### How to complete this task:
What follows is a set of entries. Repeat them exactly, but not their pictures.

[Exercise material]

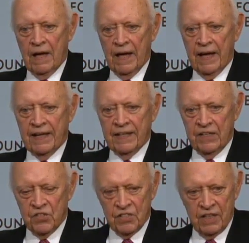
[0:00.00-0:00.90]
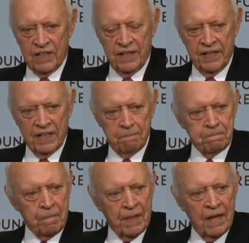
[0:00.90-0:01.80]
Uh, and he said,
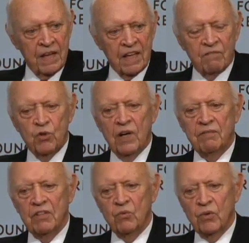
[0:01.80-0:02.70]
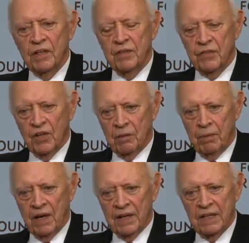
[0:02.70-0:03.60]
um, if you haven't really
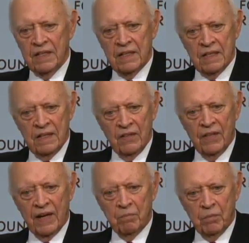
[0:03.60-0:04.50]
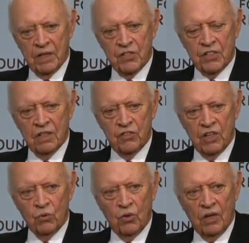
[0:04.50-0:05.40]
thought about it that much,
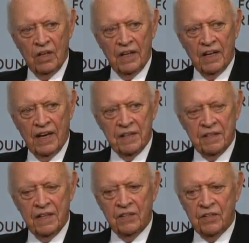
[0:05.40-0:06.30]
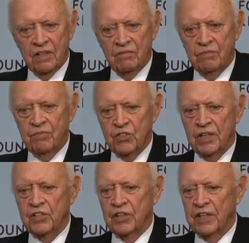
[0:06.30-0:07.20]
uh, General Clay and I think that
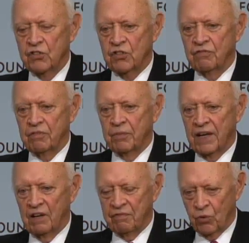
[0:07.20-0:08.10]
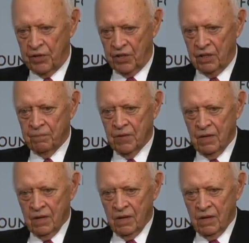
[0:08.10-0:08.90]
Senator Nixon from California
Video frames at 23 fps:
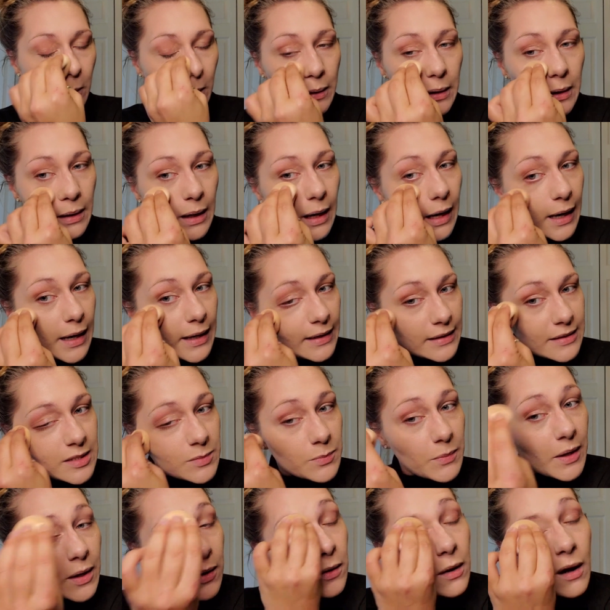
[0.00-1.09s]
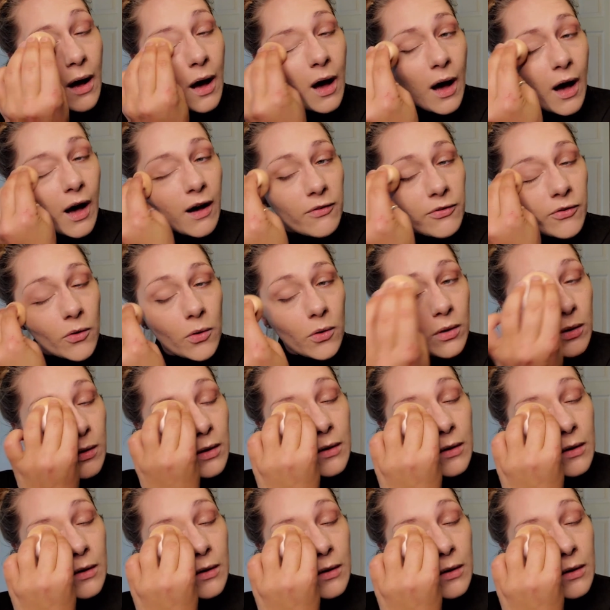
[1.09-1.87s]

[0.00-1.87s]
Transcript: God, it smelled awful.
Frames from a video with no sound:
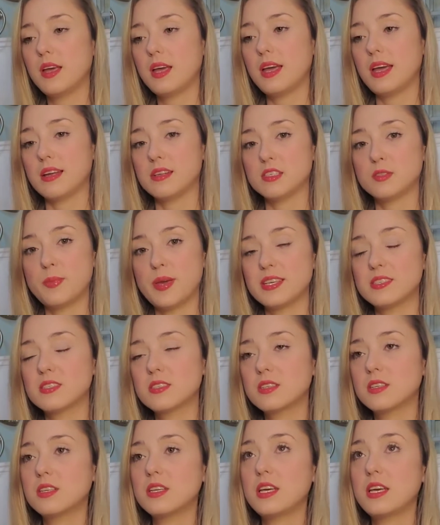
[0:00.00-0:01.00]
It is
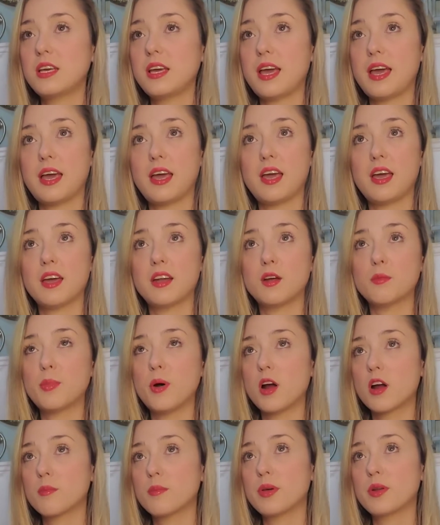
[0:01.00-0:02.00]
basically an
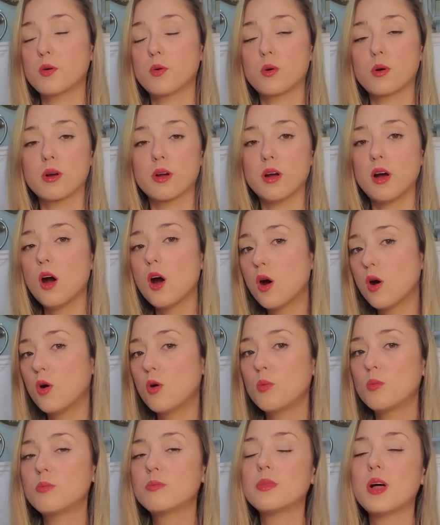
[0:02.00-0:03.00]
apartment or a
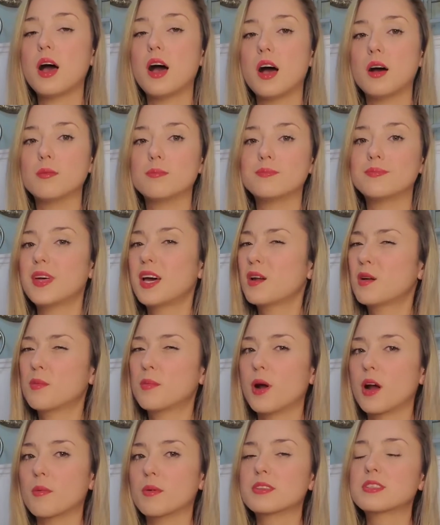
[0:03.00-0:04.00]
home, not an
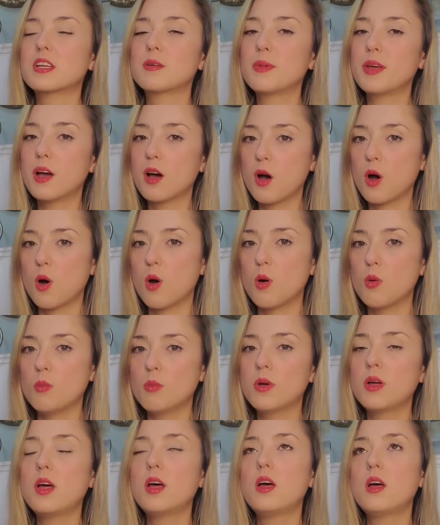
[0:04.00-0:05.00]
apartment, it's going to be a home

[/Exercise material]

### Written solution:
[0:00.00-0:00.90]
[0:00.90-0:01.80]
Uh, and he said,
[0:01.80-0:02.70]
[0:02.70-0:03.60]
um, if you haven't really
[0:03.60-0:04.50]
[0:04.50-0:05.40]
thought about it that much,
[0:05.40-0:06.30]
[0:06.30-0:07.20]
uh, General Clay and I think that
[0:07.20-0:08.10]
[0:08.10-0:08.90]
Senator Nixon from California
Video frames at 23 fps:
[0.00-1.09s]
[1.09-1.87s]

[0.00-1.87s]
Transcript: God, it smelled awful.
Frames from a video with no sound:
[0:00.00-0:01.00]
It is
[0:01.00-0:02.00]
basically an
[0:02.00-0:03.00]
apartment or a
[0:03.00-0:04.00]
home, not an
[0:04.00-0:05.00]
apartment, it's going to be a home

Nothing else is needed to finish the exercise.